- _EXERCISE GOAL_
Each line from the one containing "[00:00:00.00 to 00:00:01.00]" through the final line below must be reproduced exactly, and no others.

++++ RECORDS SUPPLIED ++++

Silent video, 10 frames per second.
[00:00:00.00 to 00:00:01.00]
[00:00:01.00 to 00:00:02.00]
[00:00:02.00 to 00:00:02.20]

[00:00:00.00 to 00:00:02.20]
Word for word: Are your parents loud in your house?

++++

- _RESULT BELOW_
[00:00:00.00 to 00:00:01.00]
[00:00:01.00 to 00:00:02.00]
[00:00:02.00 to 00:00:02.20]

[00:00:00.00 to 00:00:02.20]
Word for word: Are your parents loud in your house?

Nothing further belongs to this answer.